══ DATA SHOWN
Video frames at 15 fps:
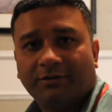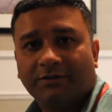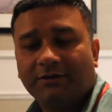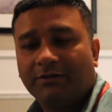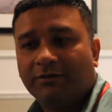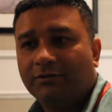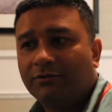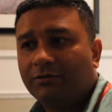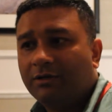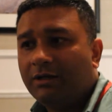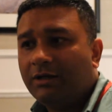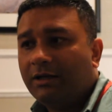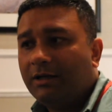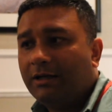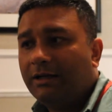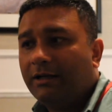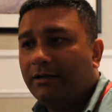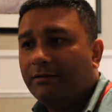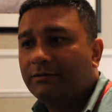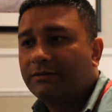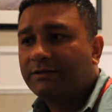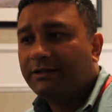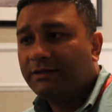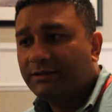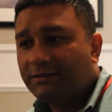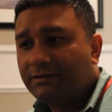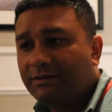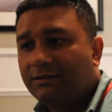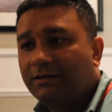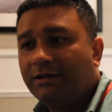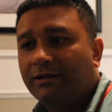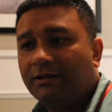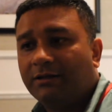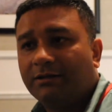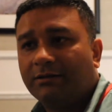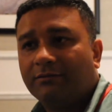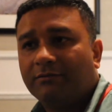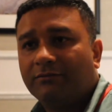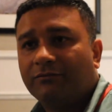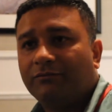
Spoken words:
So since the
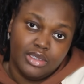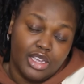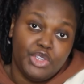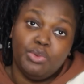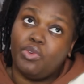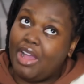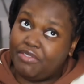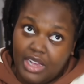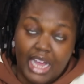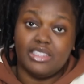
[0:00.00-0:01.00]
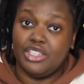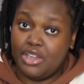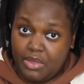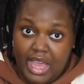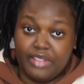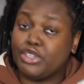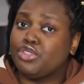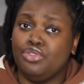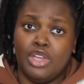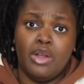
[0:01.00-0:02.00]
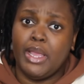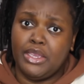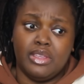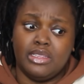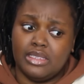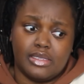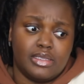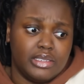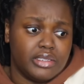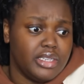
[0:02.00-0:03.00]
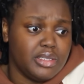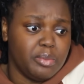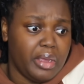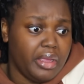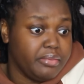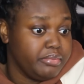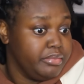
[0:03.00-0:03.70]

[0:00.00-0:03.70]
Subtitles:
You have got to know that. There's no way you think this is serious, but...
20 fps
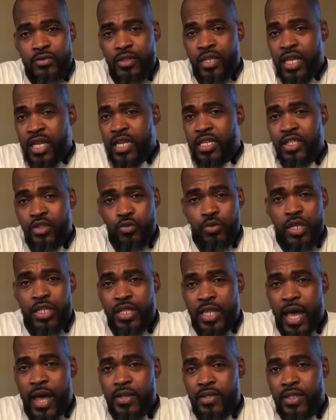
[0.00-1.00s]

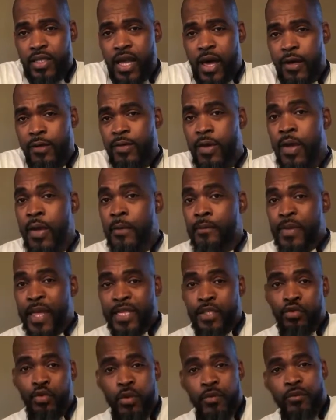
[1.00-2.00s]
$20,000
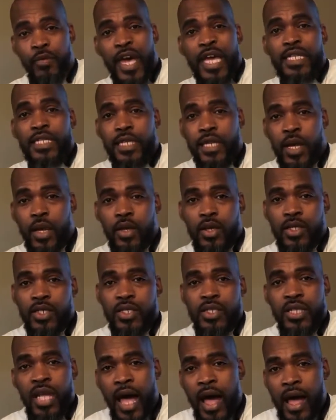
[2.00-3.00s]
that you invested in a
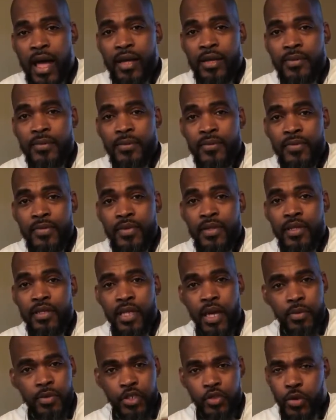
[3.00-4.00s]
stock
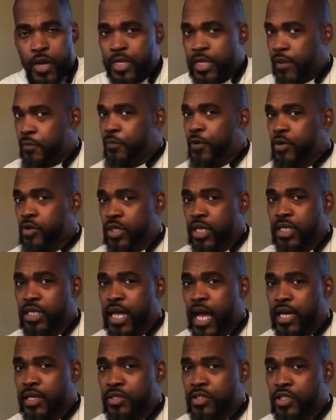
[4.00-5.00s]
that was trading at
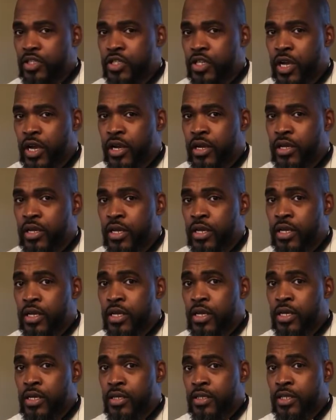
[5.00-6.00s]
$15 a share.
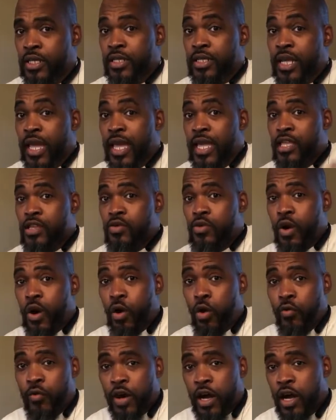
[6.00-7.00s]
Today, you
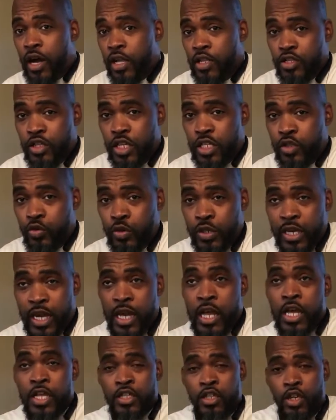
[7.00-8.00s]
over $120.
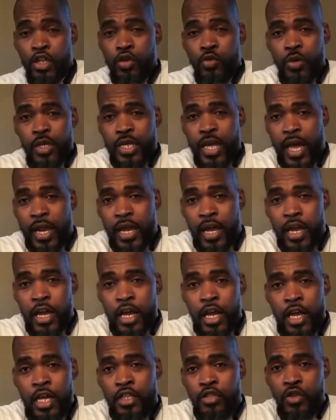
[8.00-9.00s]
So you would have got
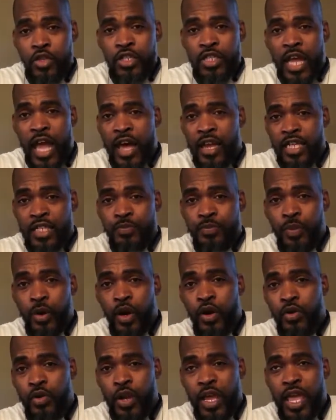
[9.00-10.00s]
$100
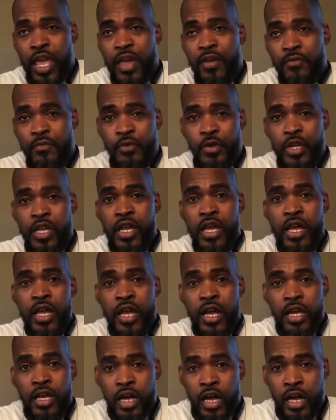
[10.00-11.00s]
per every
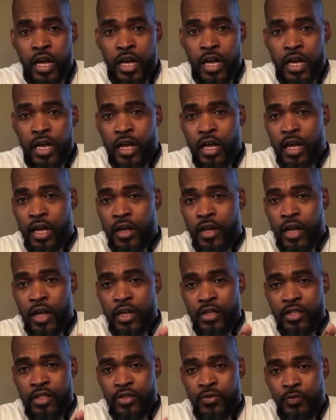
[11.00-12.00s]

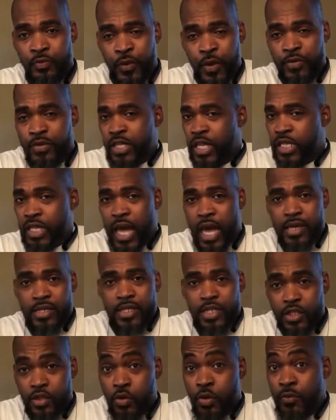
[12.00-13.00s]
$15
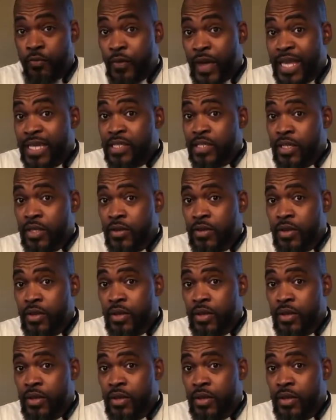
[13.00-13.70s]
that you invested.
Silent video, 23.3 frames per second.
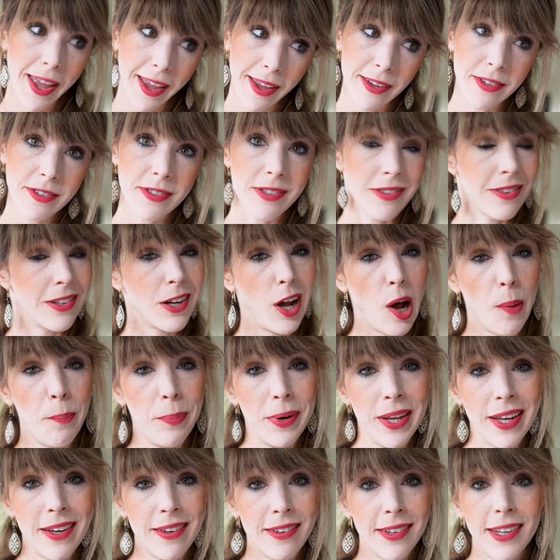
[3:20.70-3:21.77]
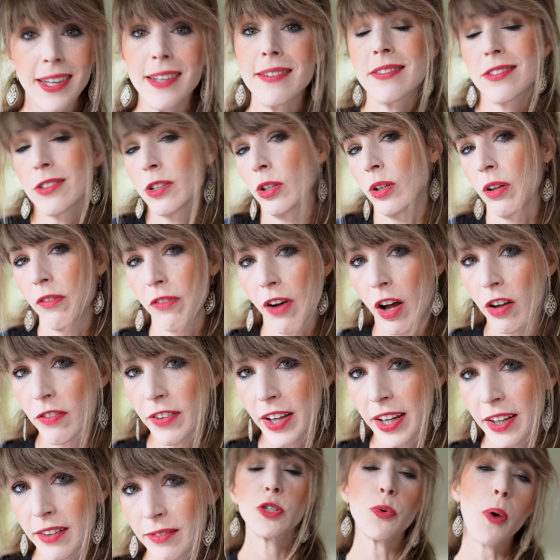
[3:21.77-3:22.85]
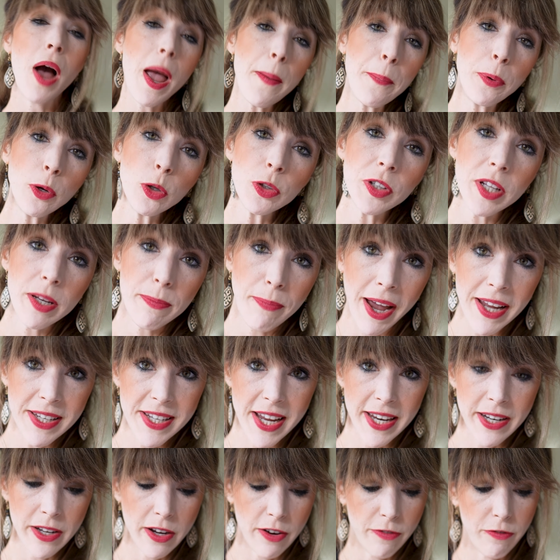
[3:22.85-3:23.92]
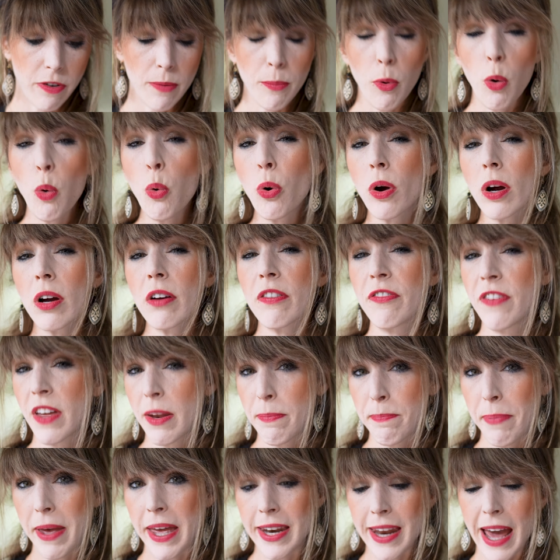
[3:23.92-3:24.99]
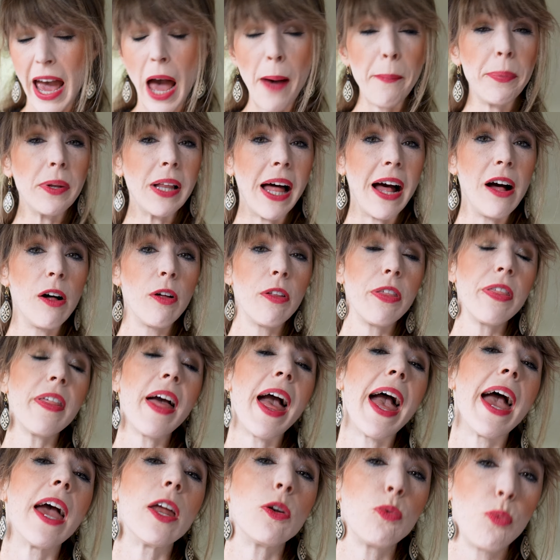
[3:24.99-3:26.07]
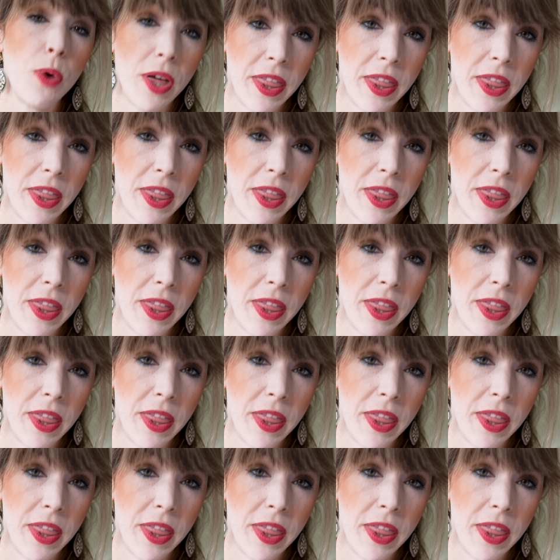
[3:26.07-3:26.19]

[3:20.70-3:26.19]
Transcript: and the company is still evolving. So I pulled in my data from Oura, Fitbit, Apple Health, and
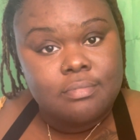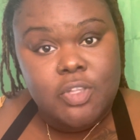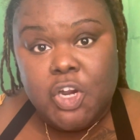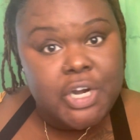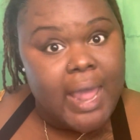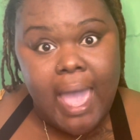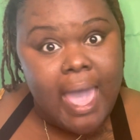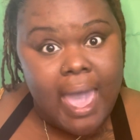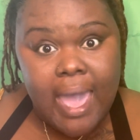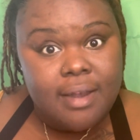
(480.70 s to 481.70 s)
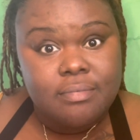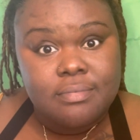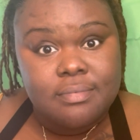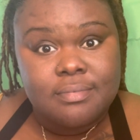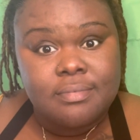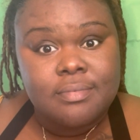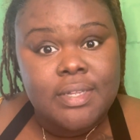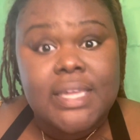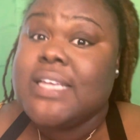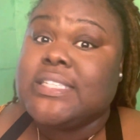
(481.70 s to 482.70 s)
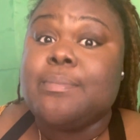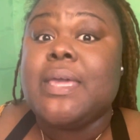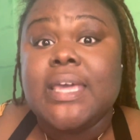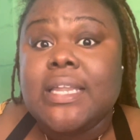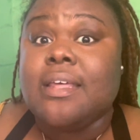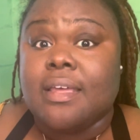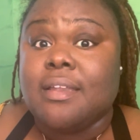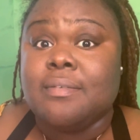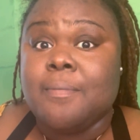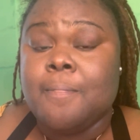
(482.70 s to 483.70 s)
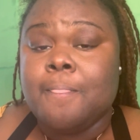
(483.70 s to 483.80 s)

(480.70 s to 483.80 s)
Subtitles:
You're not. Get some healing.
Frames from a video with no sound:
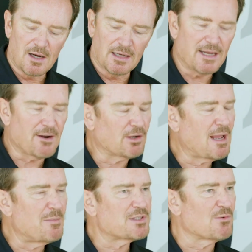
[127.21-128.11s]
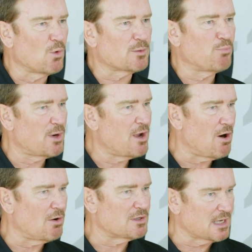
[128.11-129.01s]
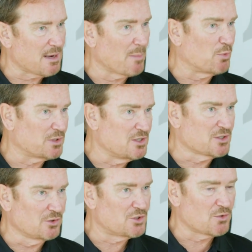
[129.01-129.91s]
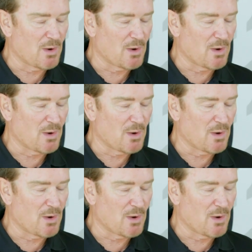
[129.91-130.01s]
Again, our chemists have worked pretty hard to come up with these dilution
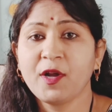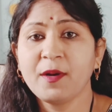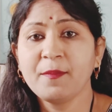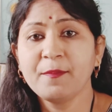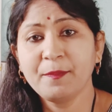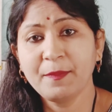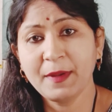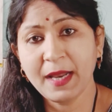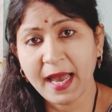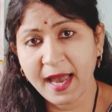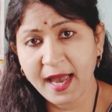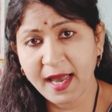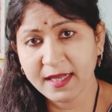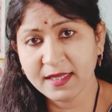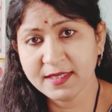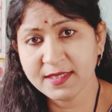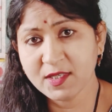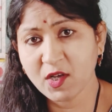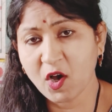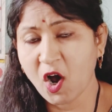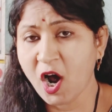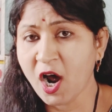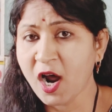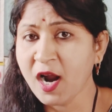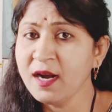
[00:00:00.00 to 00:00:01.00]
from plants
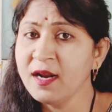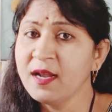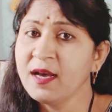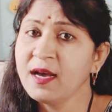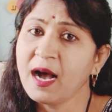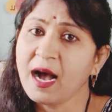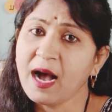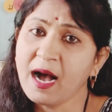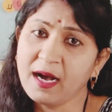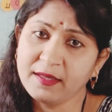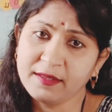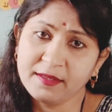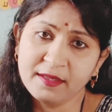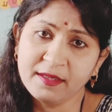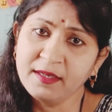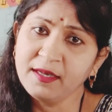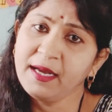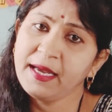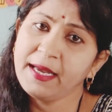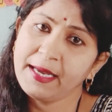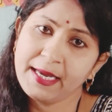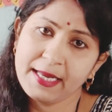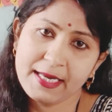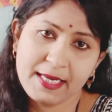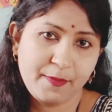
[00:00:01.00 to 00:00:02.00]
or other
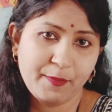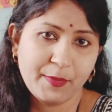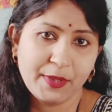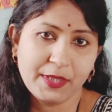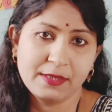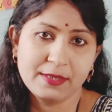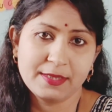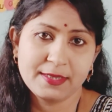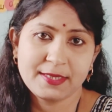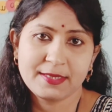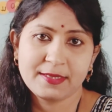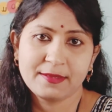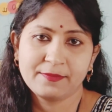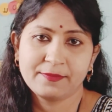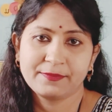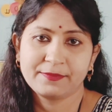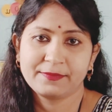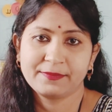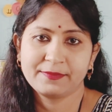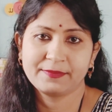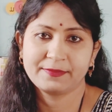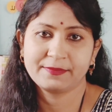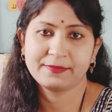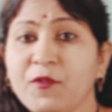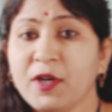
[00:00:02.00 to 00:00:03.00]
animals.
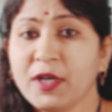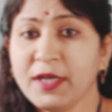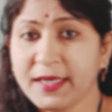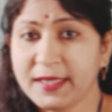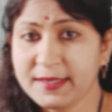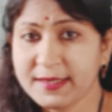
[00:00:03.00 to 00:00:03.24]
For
════
Nothing but the lines from the line containing "[00:00:01.00 to 00:00:02.00]" through the end of the data, both ends included, is to be reproduced, exactly as written and without the pictures.

[00:00:01.00 to 00:00:02.00]
or other
[00:00:02.00 to 00:00:03.00]
animals.
[00:00:03.00 to 00:00:03.24]
For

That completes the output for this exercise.